■ TO DO ■
Retype the entries below word for word, leaving out every picture.

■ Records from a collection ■
....

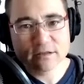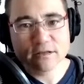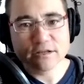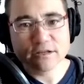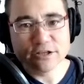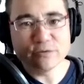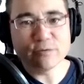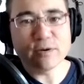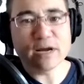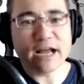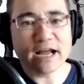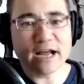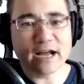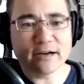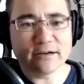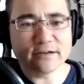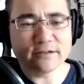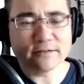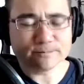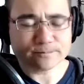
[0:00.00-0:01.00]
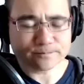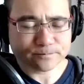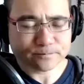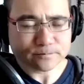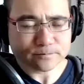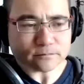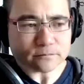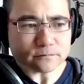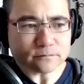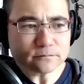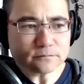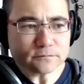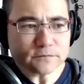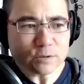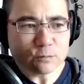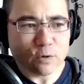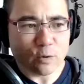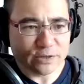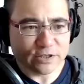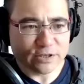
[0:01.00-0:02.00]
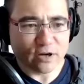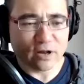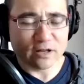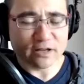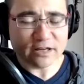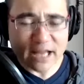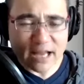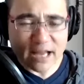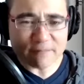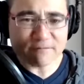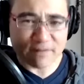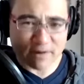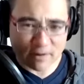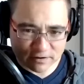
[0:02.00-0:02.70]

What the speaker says: you had what we call a campfire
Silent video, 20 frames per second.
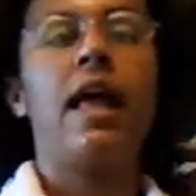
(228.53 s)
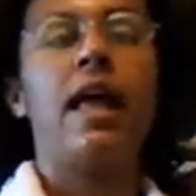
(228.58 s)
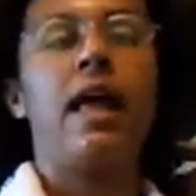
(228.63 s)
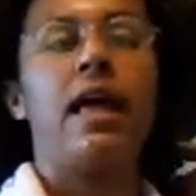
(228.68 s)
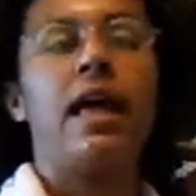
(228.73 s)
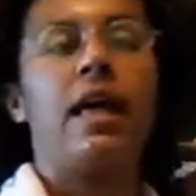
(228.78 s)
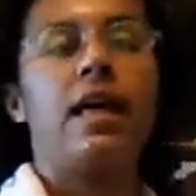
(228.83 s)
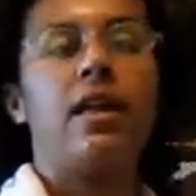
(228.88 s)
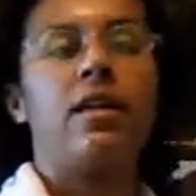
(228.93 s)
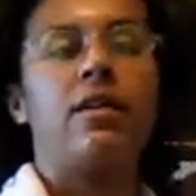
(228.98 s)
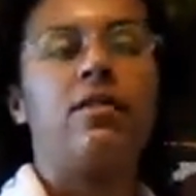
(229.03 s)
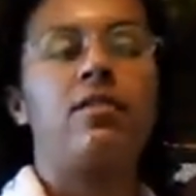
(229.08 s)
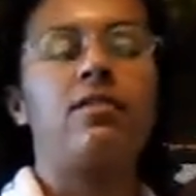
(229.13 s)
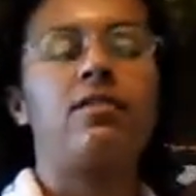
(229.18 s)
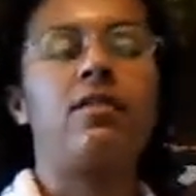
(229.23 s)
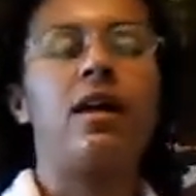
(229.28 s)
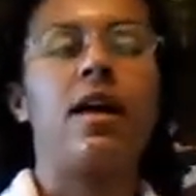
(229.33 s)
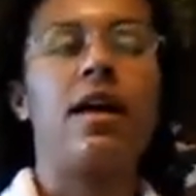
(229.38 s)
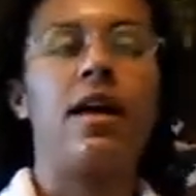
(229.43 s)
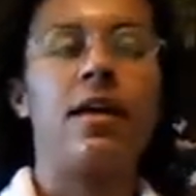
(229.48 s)

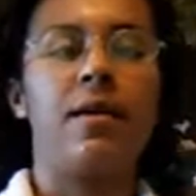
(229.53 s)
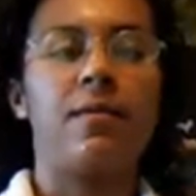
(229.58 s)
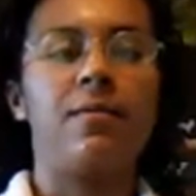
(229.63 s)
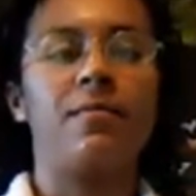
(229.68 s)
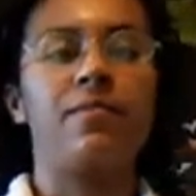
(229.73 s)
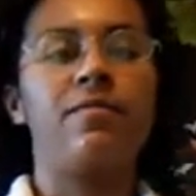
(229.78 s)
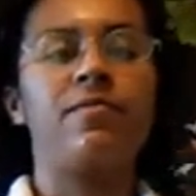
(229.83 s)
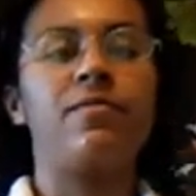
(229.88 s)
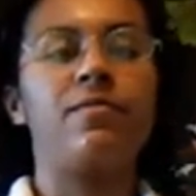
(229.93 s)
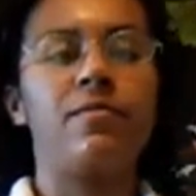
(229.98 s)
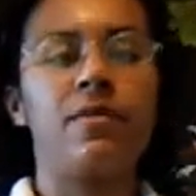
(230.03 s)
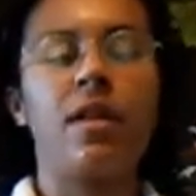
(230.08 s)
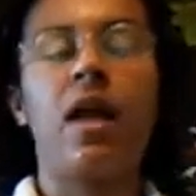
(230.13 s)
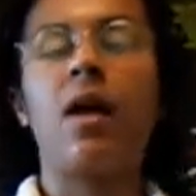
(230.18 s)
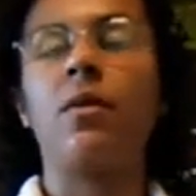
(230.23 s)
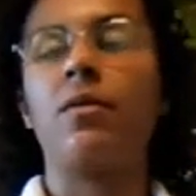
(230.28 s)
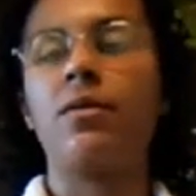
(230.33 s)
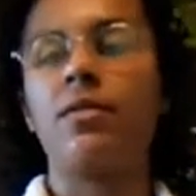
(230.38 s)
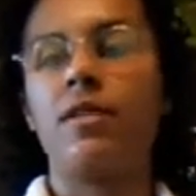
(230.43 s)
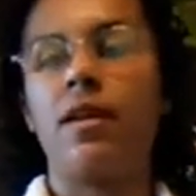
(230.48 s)
And
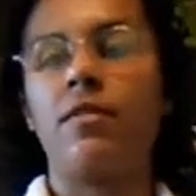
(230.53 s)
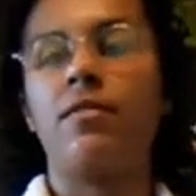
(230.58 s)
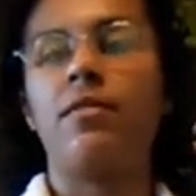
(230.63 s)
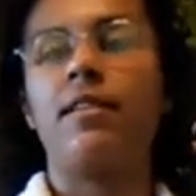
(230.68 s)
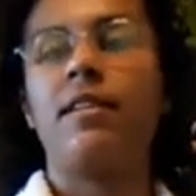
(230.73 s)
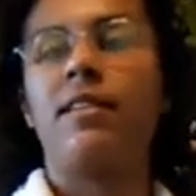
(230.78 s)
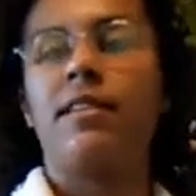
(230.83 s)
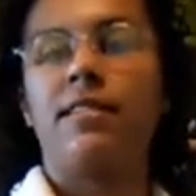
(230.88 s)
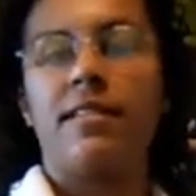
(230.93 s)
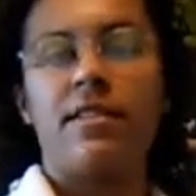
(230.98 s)
I would definitely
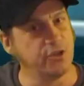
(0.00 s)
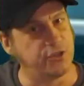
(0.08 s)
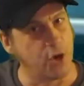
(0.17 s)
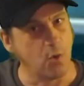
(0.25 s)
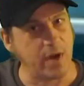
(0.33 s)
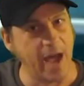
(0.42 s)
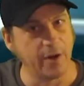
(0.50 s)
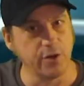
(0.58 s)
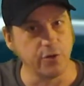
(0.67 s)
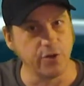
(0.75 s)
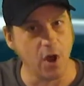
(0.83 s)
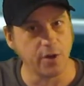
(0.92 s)
Don't coddle
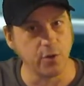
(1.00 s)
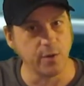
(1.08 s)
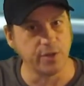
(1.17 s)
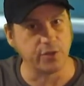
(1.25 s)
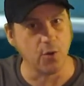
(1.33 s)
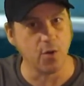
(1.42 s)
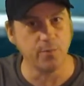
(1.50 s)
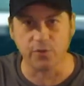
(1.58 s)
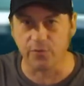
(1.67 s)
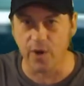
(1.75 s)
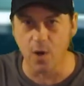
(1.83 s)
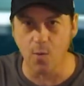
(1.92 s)
your dog during storms
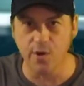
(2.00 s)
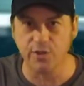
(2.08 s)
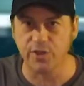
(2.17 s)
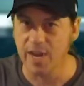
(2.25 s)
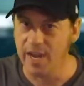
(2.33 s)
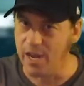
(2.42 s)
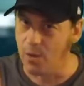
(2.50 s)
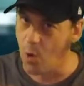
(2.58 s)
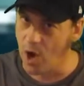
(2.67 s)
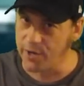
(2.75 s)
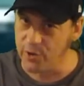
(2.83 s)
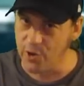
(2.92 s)
or fireworks, and
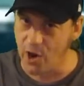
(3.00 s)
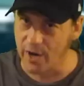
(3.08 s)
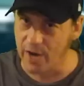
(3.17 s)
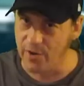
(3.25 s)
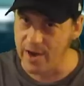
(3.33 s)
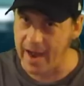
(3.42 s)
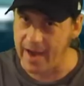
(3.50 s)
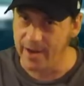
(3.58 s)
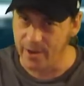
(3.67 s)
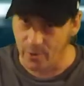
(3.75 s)
walk your dog every day.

....

■ SOLUTION TO THE EXERCISE ■
[0:00.00-0:01.00]
[0:01.00-0:02.00]
[0:02.00-0:02.70]

What the speaker says: you had what we call a campfire
Silent video, 20 frames per second.
(228.53 s)
(228.58 s)
(228.63 s)
(228.68 s)
(228.73 s)
(228.78 s)
(228.83 s)
(228.88 s)
(228.93 s)
(228.98 s)
(229.03 s)
(229.08 s)
(229.13 s)
(229.18 s)
(229.23 s)
(229.28 s)
(229.33 s)
(229.38 s)
(229.43 s)
(229.48 s)

(229.53 s)
(229.58 s)
(229.63 s)
(229.68 s)
(229.73 s)
(229.78 s)
(229.83 s)
(229.88 s)
(229.93 s)
(229.98 s)
(230.03 s)
(230.08 s)
(230.13 s)
(230.18 s)
(230.23 s)
(230.28 s)
(230.33 s)
(230.38 s)
(230.43 s)
(230.48 s)
And
(230.53 s)
(230.58 s)
(230.63 s)
(230.68 s)
(230.73 s)
(230.78 s)
(230.83 s)
(230.88 s)
(230.93 s)
(230.98 s)
I would definitely
(0.00 s)
(0.08 s)
(0.17 s)
(0.25 s)
(0.33 s)
(0.42 s)
(0.50 s)
(0.58 s)
(0.67 s)
(0.75 s)
(0.83 s)
(0.92 s)
Don't coddle
(1.00 s)
(1.08 s)
(1.17 s)
(1.25 s)
(1.33 s)
(1.42 s)
(1.50 s)
(1.58 s)
(1.67 s)
(1.75 s)
(1.83 s)
(1.92 s)
your dog during storms
(2.00 s)
(2.08 s)
(2.17 s)
(2.25 s)
(2.33 s)
(2.42 s)
(2.50 s)
(2.58 s)
(2.67 s)
(2.75 s)
(2.83 s)
(2.92 s)
or fireworks, and
(3.00 s)
(3.08 s)
(3.17 s)
(3.25 s)
(3.33 s)
(3.42 s)
(3.50 s)
(3.58 s)
(3.67 s)
(3.75 s)
walk your dog every day.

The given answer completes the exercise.